Walking into 400 Gradi feels a bit like entering any pizza restaurant down the “other” end of Lygon Street. Lots of wooden tables, soft lighting and groups of loud people drinking vino and sharing dinner plate sized pizza. It’s only when you see the chefs at the antique salume machine slicing pink prosciutto straight onto the pizza base as it comes out of the oven, or hear ‘buon appetito’ in a perfect Italian accent as the food is set down on the table, that you know you have entered somewhere a bit different and really special.
They take their pizza seriously at 400 Gradi. It is one of only three Melbourne pizzerias to be a member of the Verace Pizza Napoletana Association (the VPNA). The VPNA is an Italian association dedicated to protecting the authentic Neapolitan pizza style. They impose strict guidelines on the ingredients that can be used by VPNA member restaurants and where those ingredients can be sourced from (click here for more information). It’s no wonder that 400 Gradi has generated such a buzz amongst serious pizza lovers . It’s a little taste of genuine Italian pizza heaven right here in Melbourne.

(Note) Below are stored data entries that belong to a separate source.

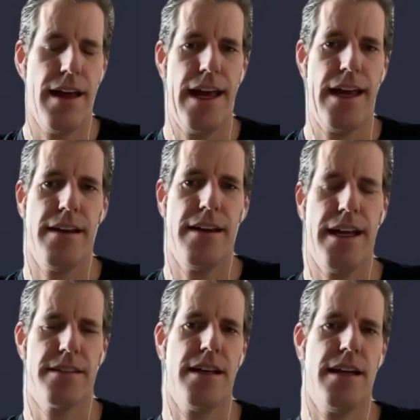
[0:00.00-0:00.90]
And
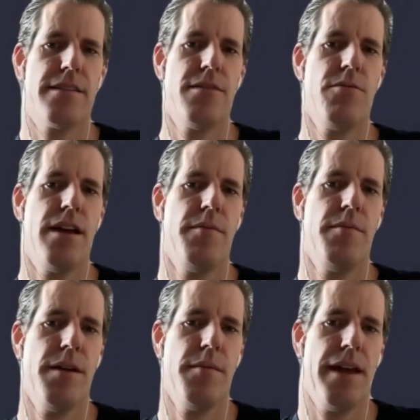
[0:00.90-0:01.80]
it's it's in
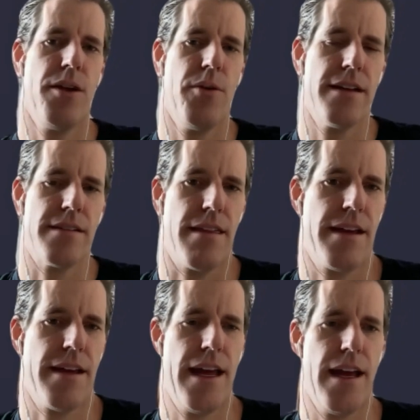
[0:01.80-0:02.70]
in, in many ways, I
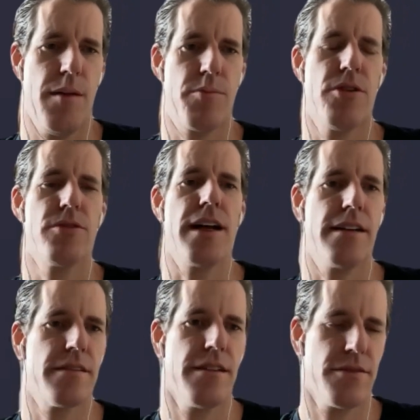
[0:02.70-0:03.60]
think, a
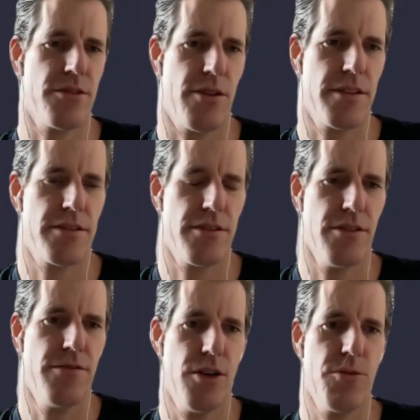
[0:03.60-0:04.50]
protest of sorts.
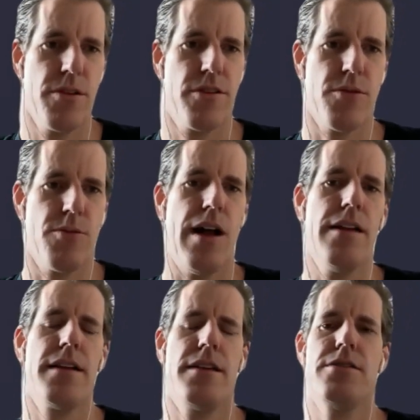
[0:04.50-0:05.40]
You vote with your
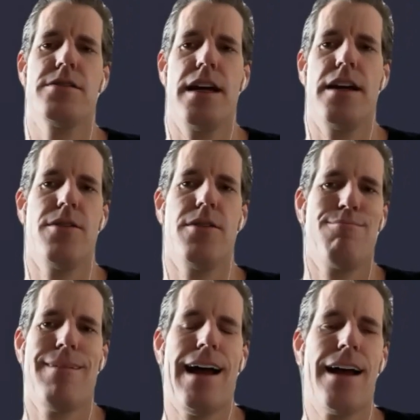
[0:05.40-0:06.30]
wallet and you say, you know what,
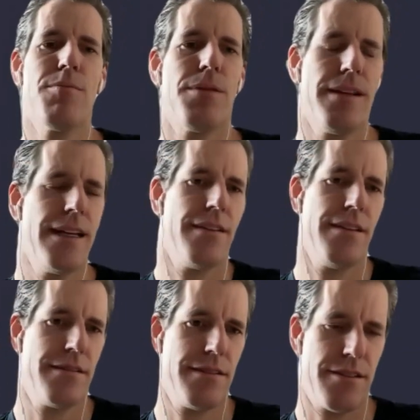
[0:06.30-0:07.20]
I don't believe in
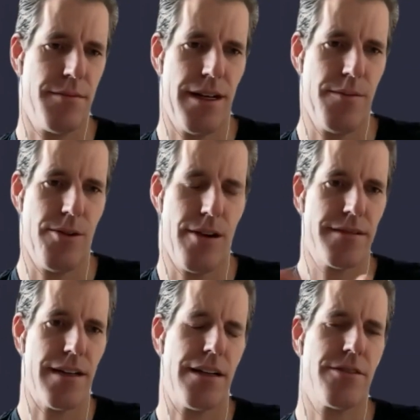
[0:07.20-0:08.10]
this system anymore.
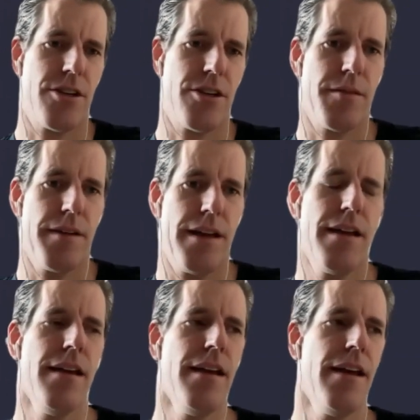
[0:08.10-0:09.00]
It's not serving me.
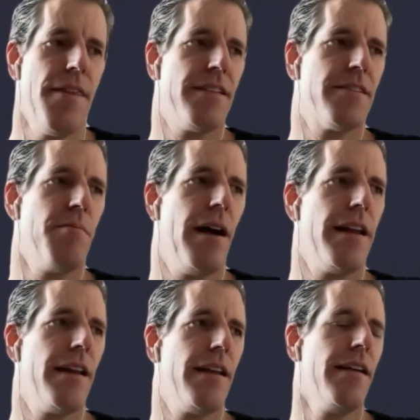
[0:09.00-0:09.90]
This
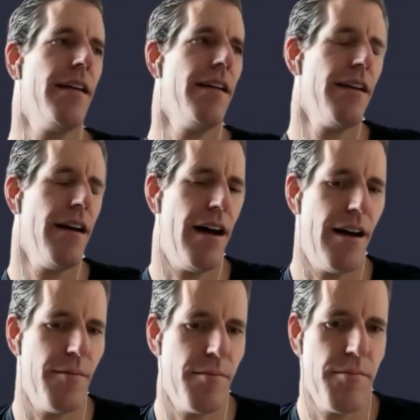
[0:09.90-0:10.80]
money
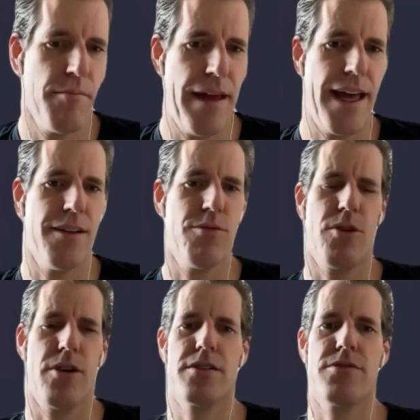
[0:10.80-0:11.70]
um, may have
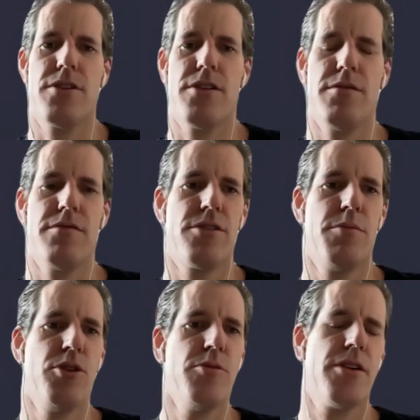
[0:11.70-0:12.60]
worked for for
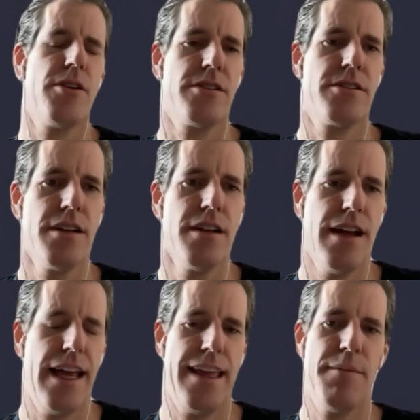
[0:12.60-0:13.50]
boomers,
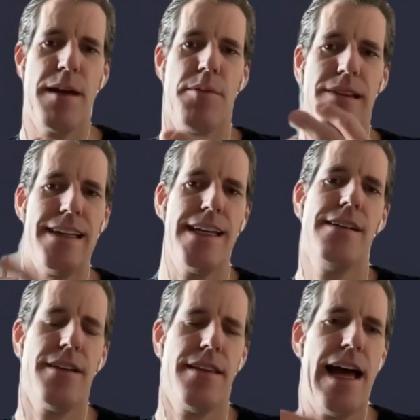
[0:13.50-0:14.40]
and they may
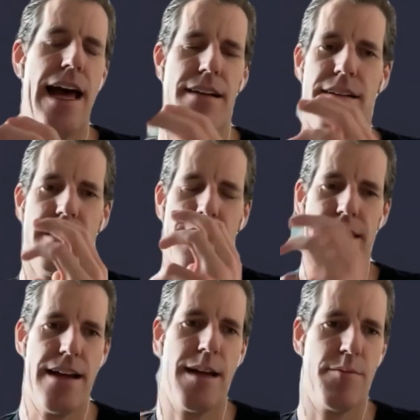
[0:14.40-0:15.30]
believe in that in
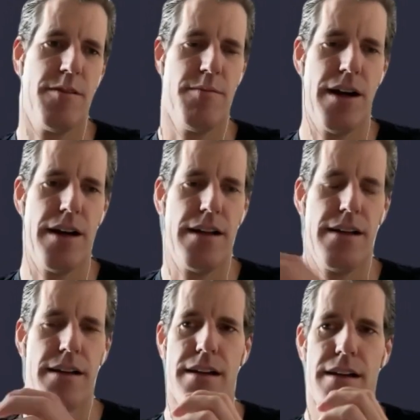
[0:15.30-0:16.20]
that type of
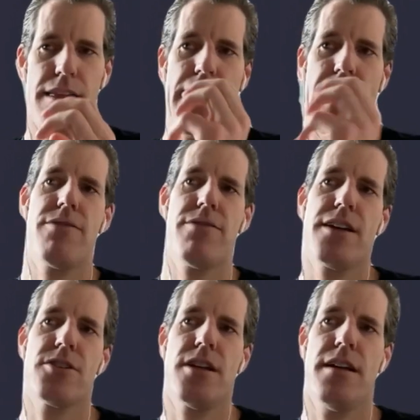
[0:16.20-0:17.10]
money, that
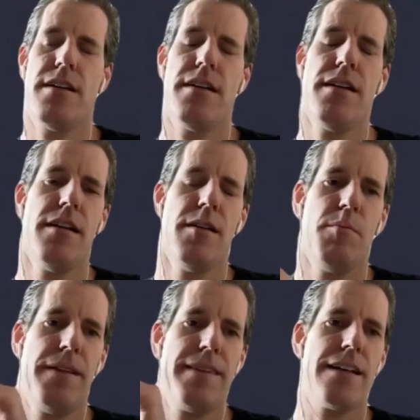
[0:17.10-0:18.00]
fiction.
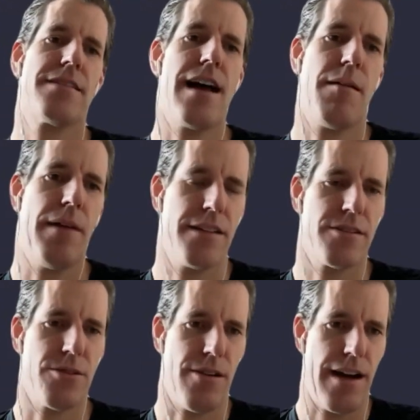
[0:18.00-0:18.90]
But that's not my
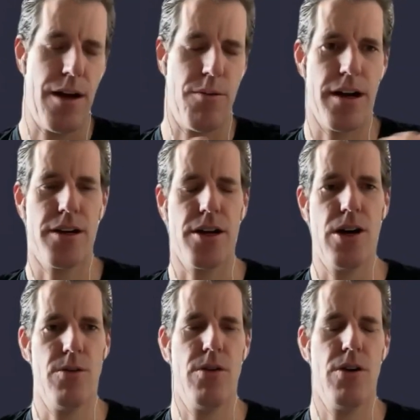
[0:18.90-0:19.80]
story. I want to
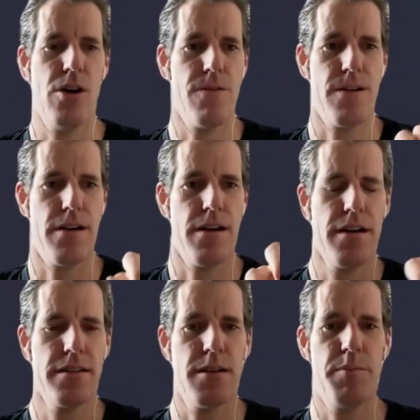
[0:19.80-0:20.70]
go over
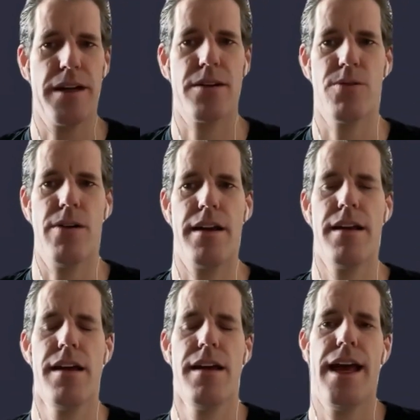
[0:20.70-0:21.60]
to Bitcoin.
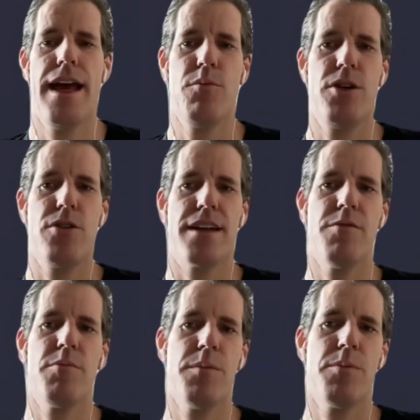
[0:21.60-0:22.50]
And when you
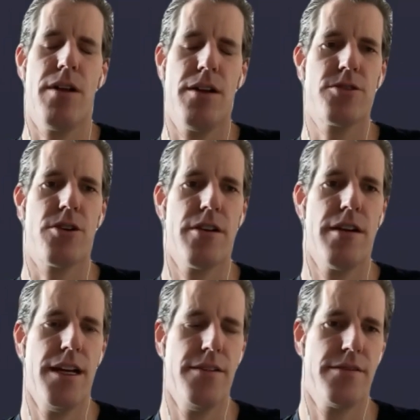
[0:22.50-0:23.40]
give people
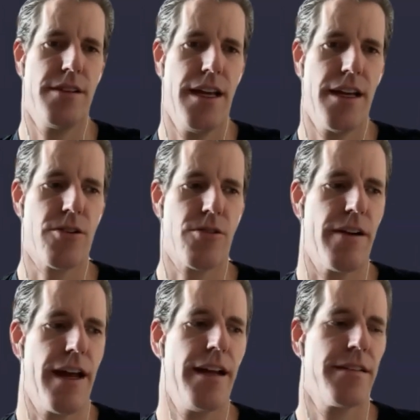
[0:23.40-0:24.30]
alternatives, it
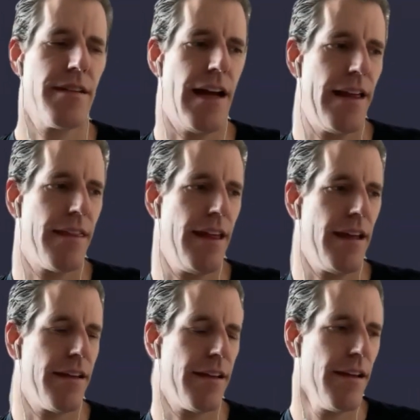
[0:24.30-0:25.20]
creates, I
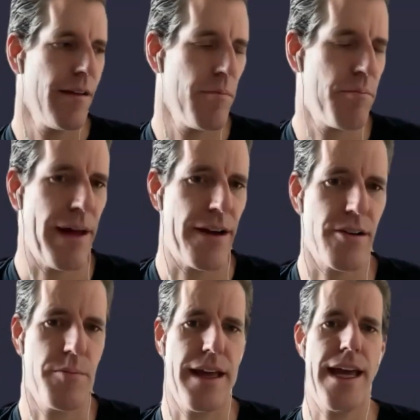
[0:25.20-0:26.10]
think,
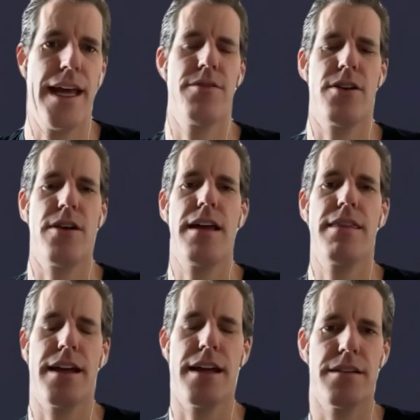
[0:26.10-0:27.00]
better behavior. I
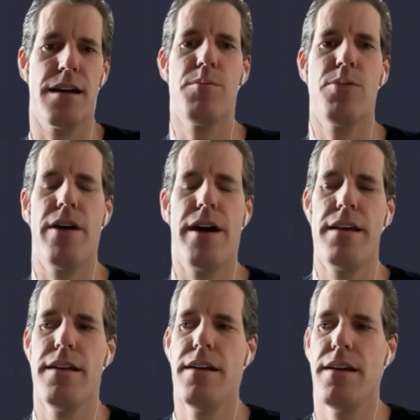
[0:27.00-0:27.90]
think at some
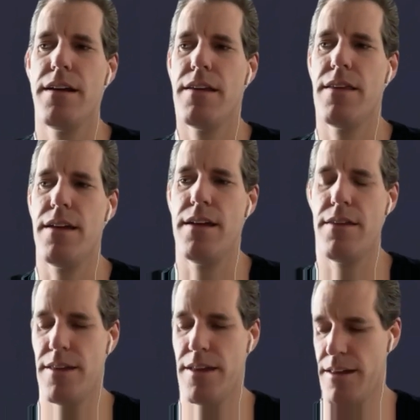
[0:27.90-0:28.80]
point, the
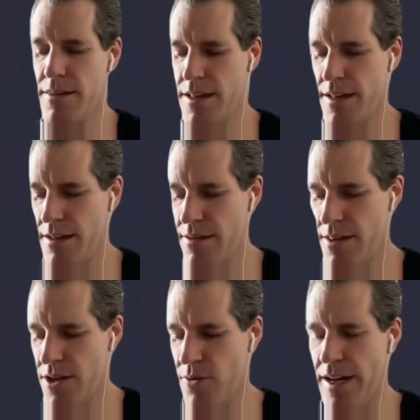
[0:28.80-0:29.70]
the the
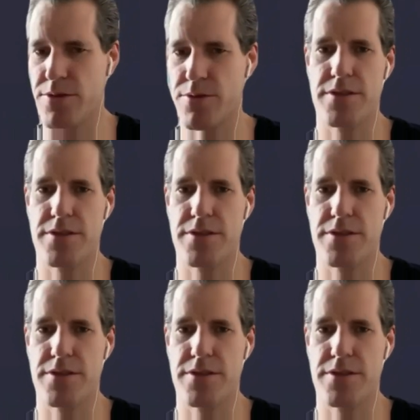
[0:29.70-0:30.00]
the U.S.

The long list of starters on the menu sound truly heavenly. Think much loved Italian dishes like Sicilian arancini served in an angry arrabiata sauce, antipasto plates of cured meats with Italian cheeses, and slow cooked polpette (meatballs) served in a tomato sauce with crusty bread. If my body had an infinite capacity to digest, and there was no chance of rolls forming around my waist and spilling out over my skinny jeans, I would have devoured them all. Instead we opted to skip the starters and get straight down to what we were here for, the woodfire pizza. I was planning to enjoy a full cheesy, doughy delight all to myself. I needed to save some stomach room.
There are 12 wood fire pizzas on offer at 400 Gradi. The classic margarita and its many variations like the “guancia” with pancetta, mushrooms and olives are sure to keep the traditionalists happy. They also have a selection of pizzas ‘ in bianco’ meaning ‘white pizza’. These are pizzas without the tomato base. Like the ‘contadina’, which is topped with fior di latte cheese, potato and rosemary.
For me, I just couldn’t go past the Caserta. A thin based wood fire pizza topped with san marzano tomato, buffalo mozzarella (air freighted fresh from Caserta, Italy), prosciutto di parma and rocket.
The pizza is just to die for. The base is soft like freshly baked bread without being too crunchy or chewy. It has a delicious wood fired flavour and stands up to the tomato and cheese topping without getting soggy. The fresh San Marzano tomatoes remind me of the passata we make every March in my grandmother’s garage. Just glorious. But if there was something on the plate worth heralding to the Gods about it was the prosciutto. Fresh, soft and delicious it gave a fantastic lift to this classic pizza dish. A mouthful of the salty pork with the peppery bite of the rocket and subtle mozzarella was divine. I really am salivating while writing about it. I practically inhaled every bite.
I stopped my prosciutto pizza gorging long enough to try my mum’s choice, the “paesana”. It was covered with San marzano tomato, fior di latte, sausage, broccolini and fresh cherry tomatoes. The pizza tasted like the steamed vegetable dishes prepared by my Sicilian grandmother every Wednesday night in Coburg. Not once has she made a plate of green beans or broccoli without mixing in a dash of tomato sauce and fat juicy chunks of homemade sausage. The salt and fat of the sausage coats the vegetables and really dials up the flavour. The same thing happened on this pizza. I know this next shot is a little close up. Please try not drool all over your keyboard!
400 Gradi has a lovely varied dessert menu that is again made up of traditional Italian dishes. I would have loved to try their tiramisu but all that coffee would have had me buzzing in bed all night. Instead we chose the “crepes alla nutella”. The crepes were soft and filled with smooth nutella and bits of pistachio for crunch. The pistachio was not needed, the dish was simple and sinfully delicious.
It is so refreshing to find a wood fire pizza place that doesn’t blacken the bases or over cook the crust to a brittle crisp. A restaurant that isn’t afraid to load up on the buffalo mozzarella, and understands that peas are for pasties and putting in arancini, not for scattering on top of pizza. 400 Gradi keeps it simple and uses good, fresh produce to create authentic wholesome Italian flavours. A real gem that even my fussy Sicilian father adores. Bellissimo!